National Weather Service doesn’t need any more money, Lubchenco says.
Vows to find “Most efficient and cost effective” operations model for future
Transcript of Hearing
June 21, 2012 Transcript of House Appropriations Subcommittee on Commerce, Justice, and Science Hearing
Letter to Secretary Blank from Subcommittee Chair Senator Mikulski and Ranking Member Hutchison
(June 21, 2012) If your training and travel have been cut, and if there are operational vacancies in your office unfilled for months, and if the roof at the Atlanta WFO is leaking, you must be imagining things because NOAA Administrator Lubchenco told the House Appropriations Subcommittee this morning that “the Weather Service is not operating with insufficient funds or in the red.” She testified that the NWS is, indeed, fully funded but that the money is simply in the wrong accounts, which will be fixed if the House approves the Administration’s reprogramming request. (The Senate Appropriations Committee approved the reprogramming request on Wednesday of this week).
Dr. Lubchenco placed sole blame for the current financial problems on the NWS on senior NWS personnel. “During budget formulation, NWS leadership assured NOAA and Department of Commerce leadership that overall funding was sufficient and that funding was appropriately allocated among NWS accounts.”
Although the House is expected to join the Senate in approving the reprogramming request so furloughs this summer can be avoided, Dr. Lubchenco’s testimony was not good news for NWS employees – or the nation. Throughout her testimony she promised to develop a new “operations model” for the NWS organization that would rely on technology rather than personnel.

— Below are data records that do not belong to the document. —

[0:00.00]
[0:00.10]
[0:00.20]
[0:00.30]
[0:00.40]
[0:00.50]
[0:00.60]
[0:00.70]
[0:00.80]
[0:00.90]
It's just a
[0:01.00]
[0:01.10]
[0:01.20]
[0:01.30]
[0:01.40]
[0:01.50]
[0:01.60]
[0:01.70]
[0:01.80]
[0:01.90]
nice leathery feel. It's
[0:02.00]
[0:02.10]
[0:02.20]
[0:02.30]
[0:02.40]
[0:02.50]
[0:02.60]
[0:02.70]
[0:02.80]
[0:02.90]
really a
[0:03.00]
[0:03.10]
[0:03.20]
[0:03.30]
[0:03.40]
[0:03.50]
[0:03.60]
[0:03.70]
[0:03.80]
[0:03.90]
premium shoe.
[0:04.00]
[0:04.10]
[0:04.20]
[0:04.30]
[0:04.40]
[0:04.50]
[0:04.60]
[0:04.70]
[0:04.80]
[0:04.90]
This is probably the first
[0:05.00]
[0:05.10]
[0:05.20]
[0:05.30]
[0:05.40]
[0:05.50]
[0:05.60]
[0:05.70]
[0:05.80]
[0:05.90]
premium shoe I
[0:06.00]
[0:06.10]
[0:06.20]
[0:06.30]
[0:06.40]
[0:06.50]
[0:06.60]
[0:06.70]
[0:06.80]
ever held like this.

She testified that the current operational model was “too inflexible” in light of tight financial times. In her written testimony,
Dr. Lubchenco stated:
“The science and technology of weather observing, forecasting and communications have changed dramatically since the current NWS Operational Model was developed and continue to evolve rapidly. It is imperative that our NWS be able to keep pace with these advances and be able to change with the evolving needs of our society. . . Rapid scientific and technological advancement are providing potential solutions that will enable NOAA to better meet our country’s needs. . . Our dialogue with the Congress needs to move beyond budget figures to a strategic vision of what our nation needs from the NWS in the 21st century and how we enable the NWS to evolve accordingly and to provide for those needs in the most efficient and cost effective manner. Future NWS budgets need to focus on a broader, end-to-end and comprehensive strategy for weather services. . . . The rapid change of stakeholder needs, accelerating advances in science and technology, along with varying pressures on the federal budget have highlighted the need for the nation’s weather service to be agile and quick to meet these needs and infuse new advances, while also being resilient and cost-effective in the face of changing budgets.”

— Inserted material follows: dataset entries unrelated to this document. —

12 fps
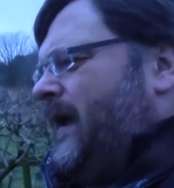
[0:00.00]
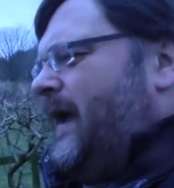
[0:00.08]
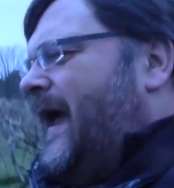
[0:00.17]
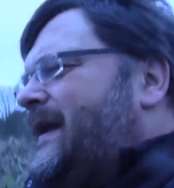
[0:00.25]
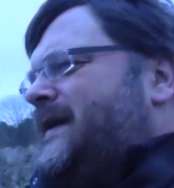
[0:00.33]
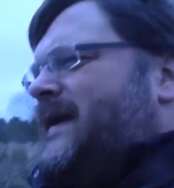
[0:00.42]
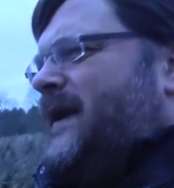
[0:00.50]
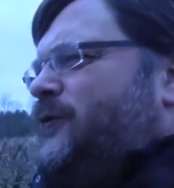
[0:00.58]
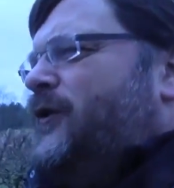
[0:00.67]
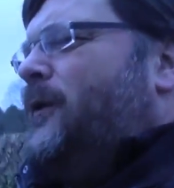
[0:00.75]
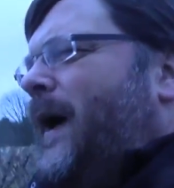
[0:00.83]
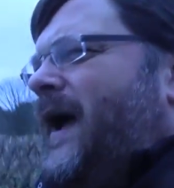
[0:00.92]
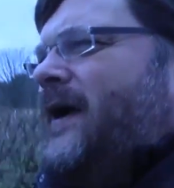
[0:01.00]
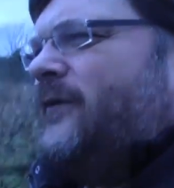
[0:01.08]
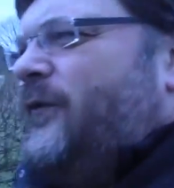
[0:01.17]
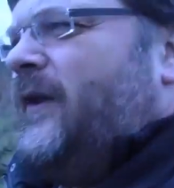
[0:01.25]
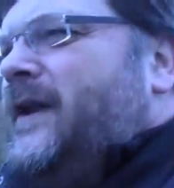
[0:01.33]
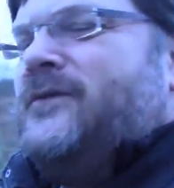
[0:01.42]
And if you have
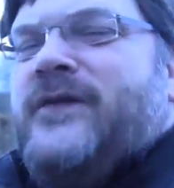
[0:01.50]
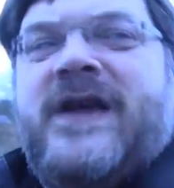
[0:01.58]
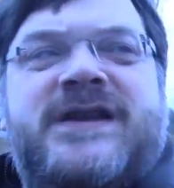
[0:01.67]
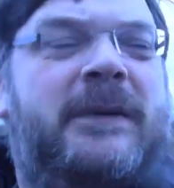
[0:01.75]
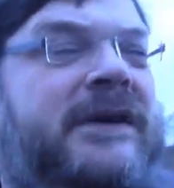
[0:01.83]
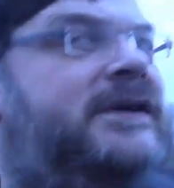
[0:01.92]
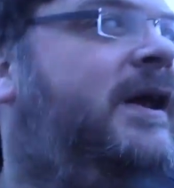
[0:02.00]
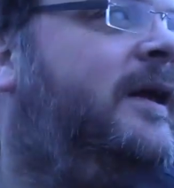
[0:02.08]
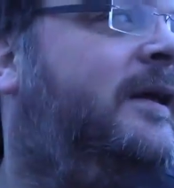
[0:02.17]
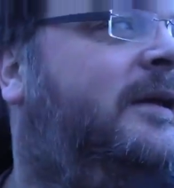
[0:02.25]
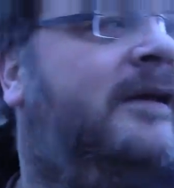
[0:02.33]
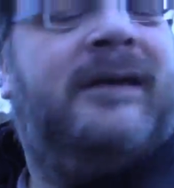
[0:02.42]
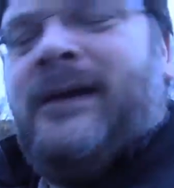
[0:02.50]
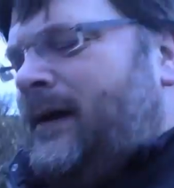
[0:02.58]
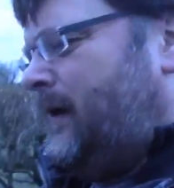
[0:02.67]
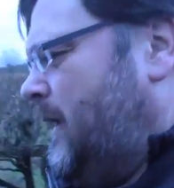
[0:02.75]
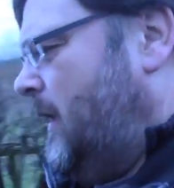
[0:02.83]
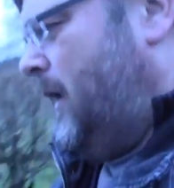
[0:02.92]
an investment
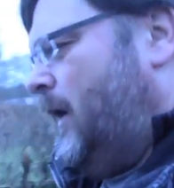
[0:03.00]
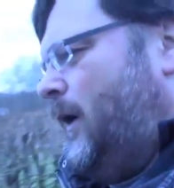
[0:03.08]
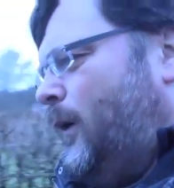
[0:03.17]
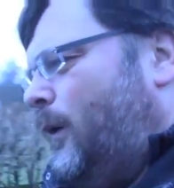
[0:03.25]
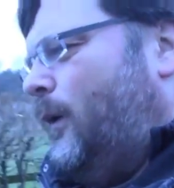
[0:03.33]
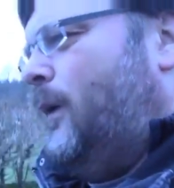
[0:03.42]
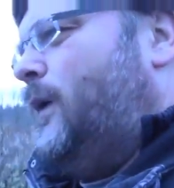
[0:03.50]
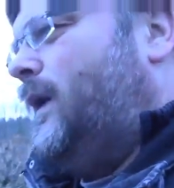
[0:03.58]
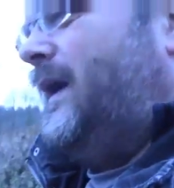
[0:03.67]
or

At the end of the hearing, Subcommittee Chairman Frank Wolf gave Dr. Lubchenco until 5:30 pm on Monday to answer an additional 65 questions in writing, answers to which the committee needed before it can approve the reprogramming request. “We want to assure employees we can approve reprogramming,” he concluded.
On Wednesday, the Senate Appropriations Committee approved DOC’s request to reprogram funds from certain NWS and other NOAA accounts to fund salaries and forestall furloughs for the remainder of fiscal year 2012.

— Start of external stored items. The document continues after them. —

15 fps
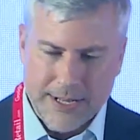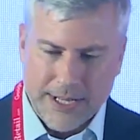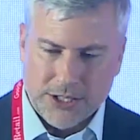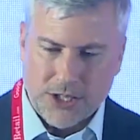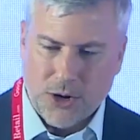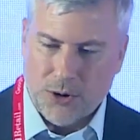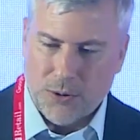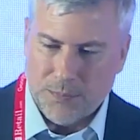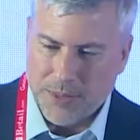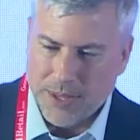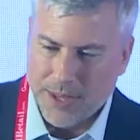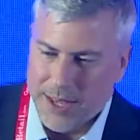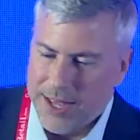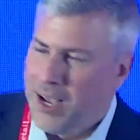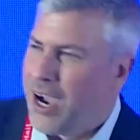So
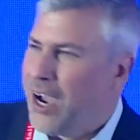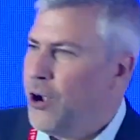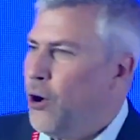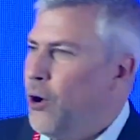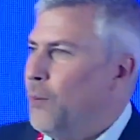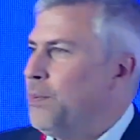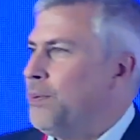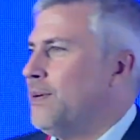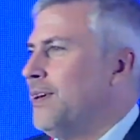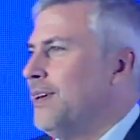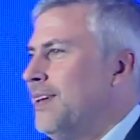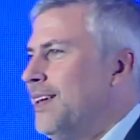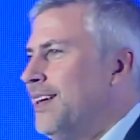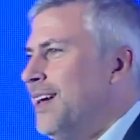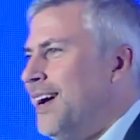I hope,
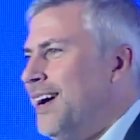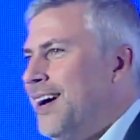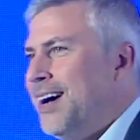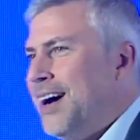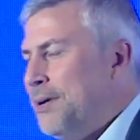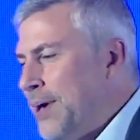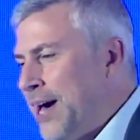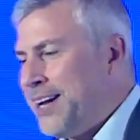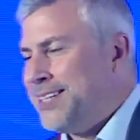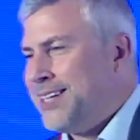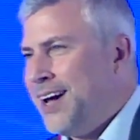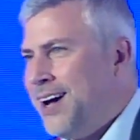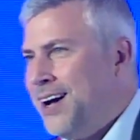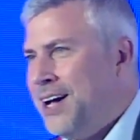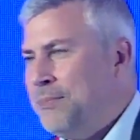I'm out of
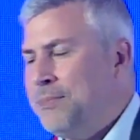time,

In a scathing letter to Acting Secretary Blank, Appropriations Subcommittee Chair Senator Mikulski and Ranking Member Hutchison wrote that although they have approved the requested reprogramming of funds, “the exact shortfall cannot be verified at this time because NWS does not have a complete budget baseline detailing its true operating requirements. This lack of accounting oversight is deeply troubling.” They conclude their letter by stating “we remain dissatisfied that the Department and NOAA have not known the true operational costs to support NWS’s warning and forecast base, and do not know for how long these budget problems have been occurring. Given this lack of knowledge, we have little assurance that similar budget gimmicks are not happening in other parts of NOAA. This NWS problem reinforces the Committee’s suspicions that operational programs throughout NOAA, not just in the NWS, have been underfunded for years.”